[HOW TO COMPLETE THIS TASK] Only the lines below from the one containing "[0:00.00-0:00.90]" through the one containing "Verbatim transcript: I" belong in the answer, repeated exactly and without pictures.

[Extracted records]
* * *

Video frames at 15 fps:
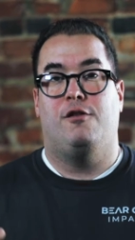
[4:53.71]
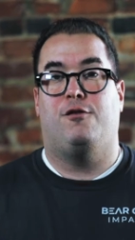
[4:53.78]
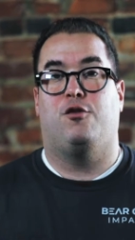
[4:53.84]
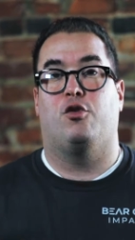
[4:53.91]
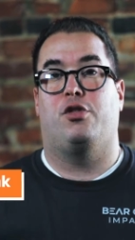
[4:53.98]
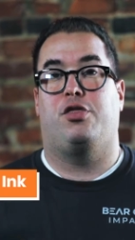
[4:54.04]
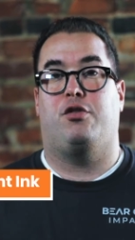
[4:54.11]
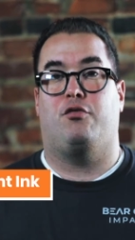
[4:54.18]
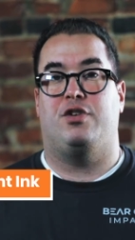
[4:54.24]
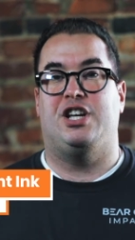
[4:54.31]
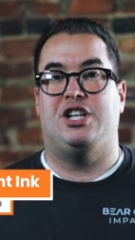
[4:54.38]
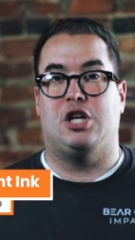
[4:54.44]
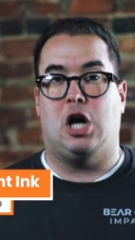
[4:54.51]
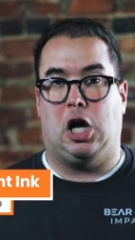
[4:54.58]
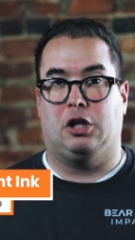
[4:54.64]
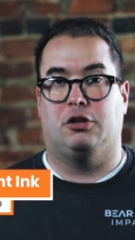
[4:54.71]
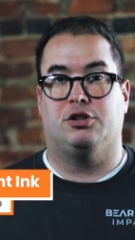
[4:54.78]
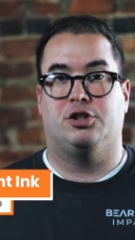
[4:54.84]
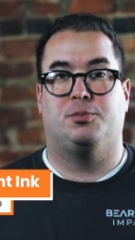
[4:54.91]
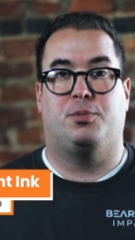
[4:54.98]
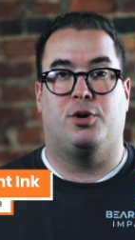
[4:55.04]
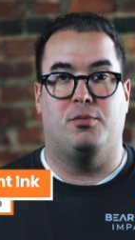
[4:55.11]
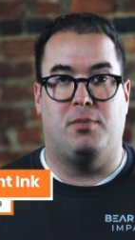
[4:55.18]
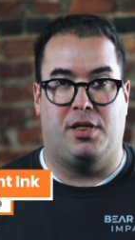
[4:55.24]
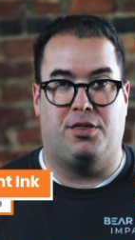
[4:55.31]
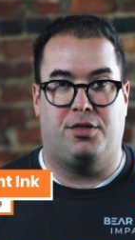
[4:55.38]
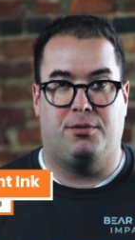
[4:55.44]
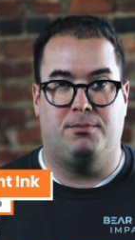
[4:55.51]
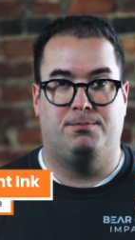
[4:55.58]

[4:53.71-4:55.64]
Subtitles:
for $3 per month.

* * *

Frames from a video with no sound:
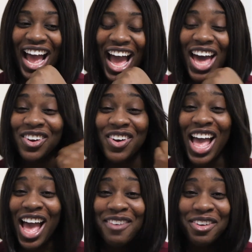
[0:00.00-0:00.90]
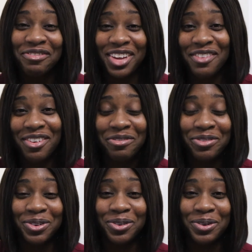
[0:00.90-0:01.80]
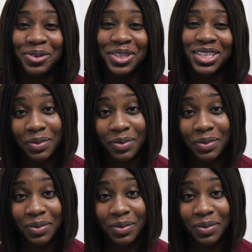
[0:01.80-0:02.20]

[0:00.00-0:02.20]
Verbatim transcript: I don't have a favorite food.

* * *

[EXERCISE OUTPUT]
[0:00.00-0:00.90]
[0:00.90-0:01.80]
[0:01.80-0:02.20]

[0:00.00-0:02.20]
Verbatim transcript: I don't have a favorite food.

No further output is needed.